Waiting for Creative Europe
The European Parliament does not want to be left behind. The committee in charge of culture arranged for two briefing papers on the future Creative Europe programme. The first one discusses the prospects of the audiovisual domains; interprets the proposed changes, with special regard to the financial facility (preferential loan scheme) of the cross-sectoral strand, and acknowledges that the proposal greatly responds to the sector’s needs. It suggests to take on board a fifth challenge (in addition to four listed in the proposal) of changing consumption habits, and to seek innovative ways to connect and engage with the audiences of the future.
The other paper had to deal with more concerns from the aspect of culture proper, particularly with regard to the proposed merger of three existing programmes. Pros and cons, threats and prospects are thoroughly discussed, highlighting the improvements suggested by the Danish presidency.
Waiting for the next label
The European Commission is considering common European quality labels in tourism. Engaged in the labelling business, BO searched for references to culture. Not to its full satisfaction. Nevertheless a precious link was discovered in a footnote, about labelling in cultural tourism.

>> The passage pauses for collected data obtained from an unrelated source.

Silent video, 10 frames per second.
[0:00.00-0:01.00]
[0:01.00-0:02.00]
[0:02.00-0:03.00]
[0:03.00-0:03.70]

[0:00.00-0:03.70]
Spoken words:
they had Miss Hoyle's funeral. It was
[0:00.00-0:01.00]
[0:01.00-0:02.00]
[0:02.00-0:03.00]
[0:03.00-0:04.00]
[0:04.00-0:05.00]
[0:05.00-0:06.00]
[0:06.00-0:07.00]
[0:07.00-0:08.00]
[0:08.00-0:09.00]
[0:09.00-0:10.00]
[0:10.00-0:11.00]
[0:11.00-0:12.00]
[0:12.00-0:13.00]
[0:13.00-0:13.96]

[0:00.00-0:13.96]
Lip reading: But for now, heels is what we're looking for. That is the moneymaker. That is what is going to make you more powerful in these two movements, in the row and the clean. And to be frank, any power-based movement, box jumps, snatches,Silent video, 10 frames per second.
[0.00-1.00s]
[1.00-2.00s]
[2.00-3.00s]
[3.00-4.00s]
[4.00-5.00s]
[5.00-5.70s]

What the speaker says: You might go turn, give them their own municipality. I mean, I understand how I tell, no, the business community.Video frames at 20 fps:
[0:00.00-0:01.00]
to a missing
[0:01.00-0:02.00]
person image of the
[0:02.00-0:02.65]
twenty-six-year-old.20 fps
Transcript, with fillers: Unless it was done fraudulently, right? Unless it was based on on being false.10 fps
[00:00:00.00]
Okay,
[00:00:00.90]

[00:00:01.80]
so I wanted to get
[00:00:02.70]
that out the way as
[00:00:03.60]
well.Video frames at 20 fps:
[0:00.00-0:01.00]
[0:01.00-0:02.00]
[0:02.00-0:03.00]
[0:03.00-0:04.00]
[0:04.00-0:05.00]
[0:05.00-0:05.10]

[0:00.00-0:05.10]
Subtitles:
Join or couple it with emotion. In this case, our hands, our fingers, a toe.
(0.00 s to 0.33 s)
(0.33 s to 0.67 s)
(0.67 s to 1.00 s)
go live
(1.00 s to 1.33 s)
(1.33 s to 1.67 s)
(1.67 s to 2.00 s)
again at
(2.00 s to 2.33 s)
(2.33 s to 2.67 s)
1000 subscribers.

The issue of regular quality assessment occupies a stronger position in the thinking about tourism label than what we are experiencing in case of the European heritage label. (Still lacking due respect for past diversity.)
Valletta 2018 wins!
With all respect and sympathy towards friends in Malta, few announcements had lesser impact lately. Regulated open competition across all Europe could raise excitement about capitals of culture (à laEurovision); arguments against (e.g. from 7.45 on the full length version) are not fully convincing.
One among the ten
Just like in the past two years, one group represents our region among the ten recipients of EBBA, the European Border Breakers Award. Listen to their song. More people have done so than there are Estonians in the world according to Wikipedia. If you like it, vote for them.
Be among the thirty
Thirty people will have the privilege to take part in an intensive three-day learning programme on the field of cultural relations and diplomacy at this year’s Encatc-academy in Brussels, 5-7 December. The aim is to “further develop their knowledge and expertise in this field and prepare them to deal with unexpected challenges in cultural relations”. Like bumping into Sinterklaas in the street (St. Nicolas, Mikuláš, Mikołaj, forebear to Santa Claus).